**Prompt**
Copy the entries below verbatim, omitting any pictures they contain.

(Stored data entries)

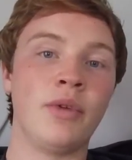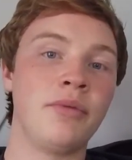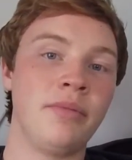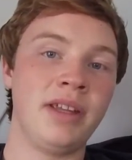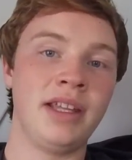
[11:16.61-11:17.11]

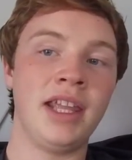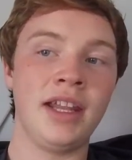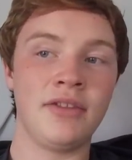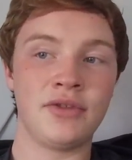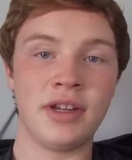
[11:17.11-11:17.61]
One would be
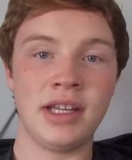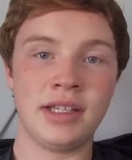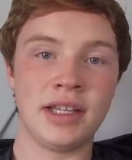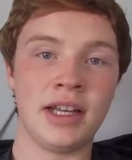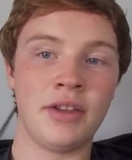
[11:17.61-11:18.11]
getting the
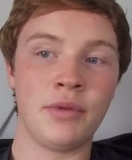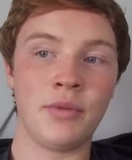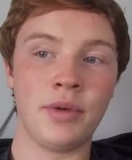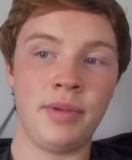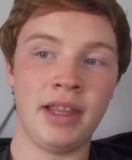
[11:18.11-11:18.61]
trees, another
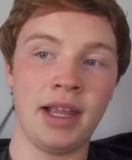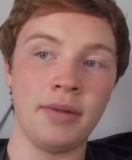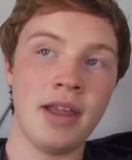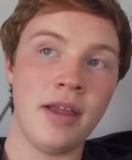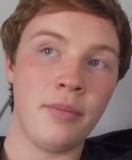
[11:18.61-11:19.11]
one would be
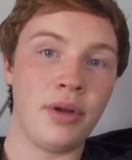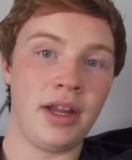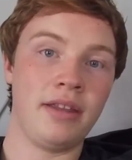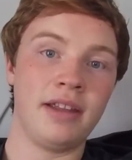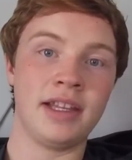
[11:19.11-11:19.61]
like
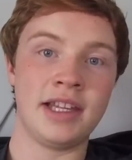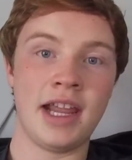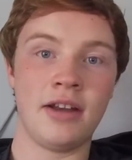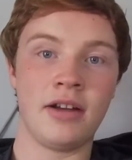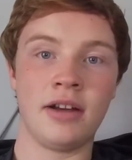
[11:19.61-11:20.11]
putting it in the
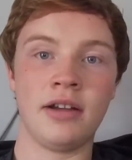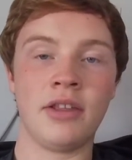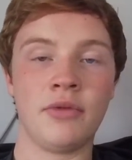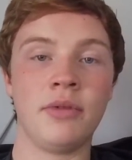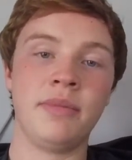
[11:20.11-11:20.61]
container,
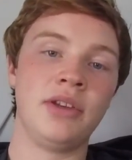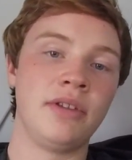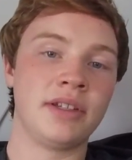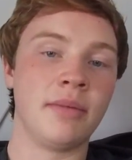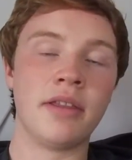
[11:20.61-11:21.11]
another one would be
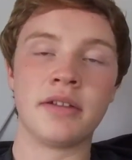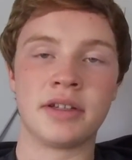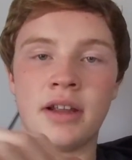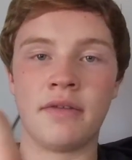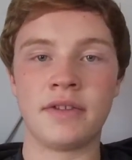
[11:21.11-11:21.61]
doing some other
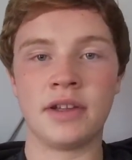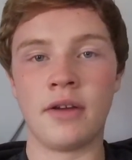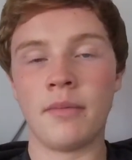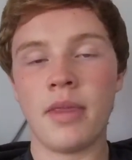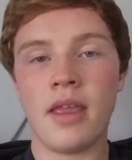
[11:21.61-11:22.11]
stuff.
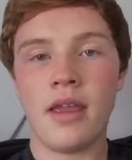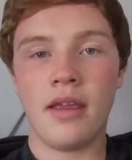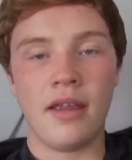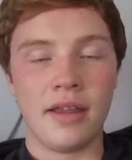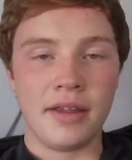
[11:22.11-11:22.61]
So
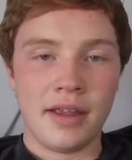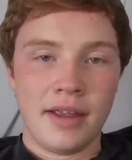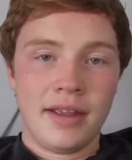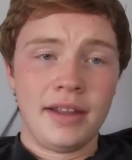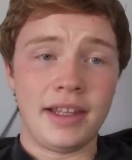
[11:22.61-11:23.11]

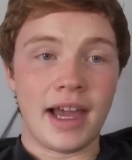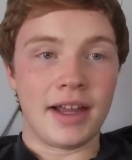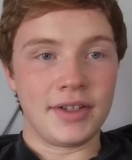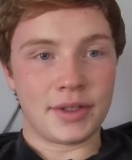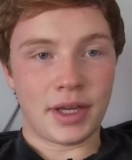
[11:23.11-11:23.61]
yeah,
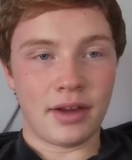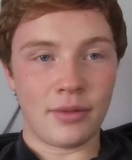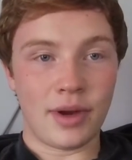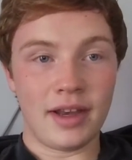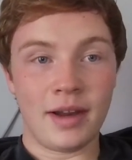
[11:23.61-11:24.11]
I just
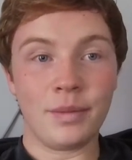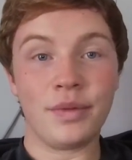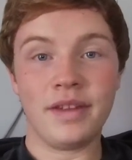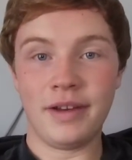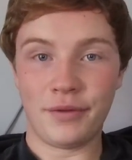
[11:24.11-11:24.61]
went and
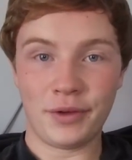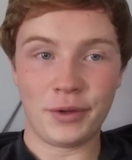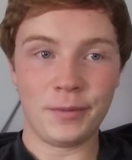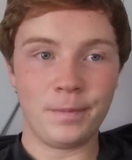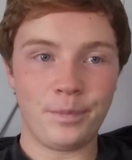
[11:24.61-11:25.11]
helped with a
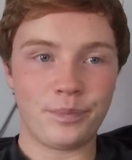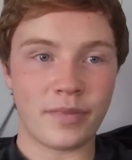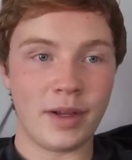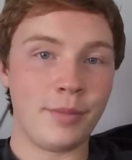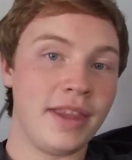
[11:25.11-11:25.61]
different group.
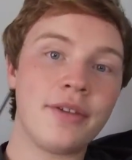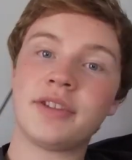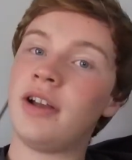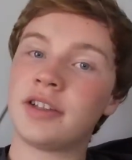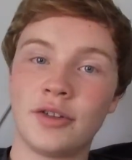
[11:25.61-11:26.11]
That
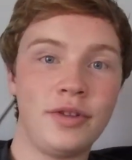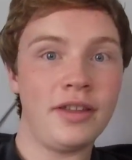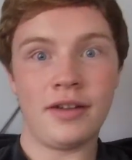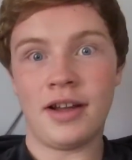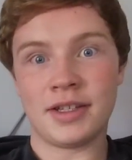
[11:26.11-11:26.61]
was also
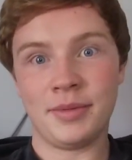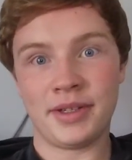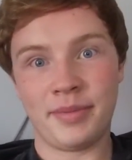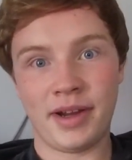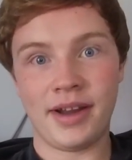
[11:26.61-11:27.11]
another awesome
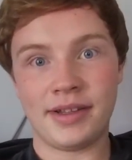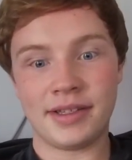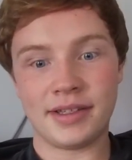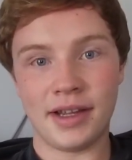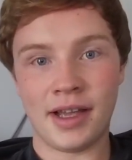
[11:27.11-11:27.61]

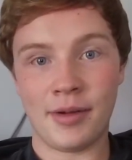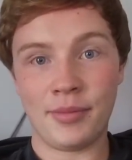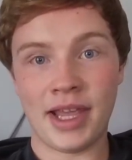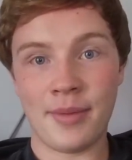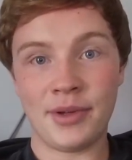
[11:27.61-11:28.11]
experience.
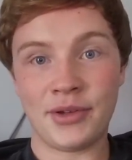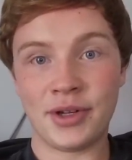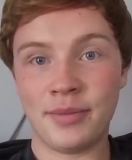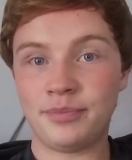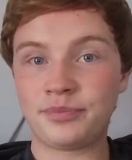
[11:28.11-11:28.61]
Camping trip.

**Answer for this exercise**
[11:16.61-11:17.11]

[11:17.11-11:17.61]
One would be
[11:17.61-11:18.11]
getting the
[11:18.11-11:18.61]
trees, another
[11:18.61-11:19.11]
one would be
[11:19.11-11:19.61]
like
[11:19.61-11:20.11]
putting it in the
[11:20.11-11:20.61]
container,
[11:20.61-11:21.11]
another one would be
[11:21.11-11:21.61]
doing some other
[11:21.61-11:22.11]
stuff.
[11:22.11-11:22.61]
So
[11:22.61-11:23.11]

[11:23.11-11:23.61]
yeah,
[11:23.61-11:24.11]
I just
[11:24.11-11:24.61]
went and
[11:24.61-11:25.11]
helped with a
[11:25.11-11:25.61]
different group.
[11:25.61-11:26.11]
That
[11:26.11-11:26.61]
was also
[11:26.61-11:27.11]
another awesome
[11:27.11-11:27.61]

[11:27.61-11:28.11]
experience.
[11:28.11-11:28.61]
Camping trip.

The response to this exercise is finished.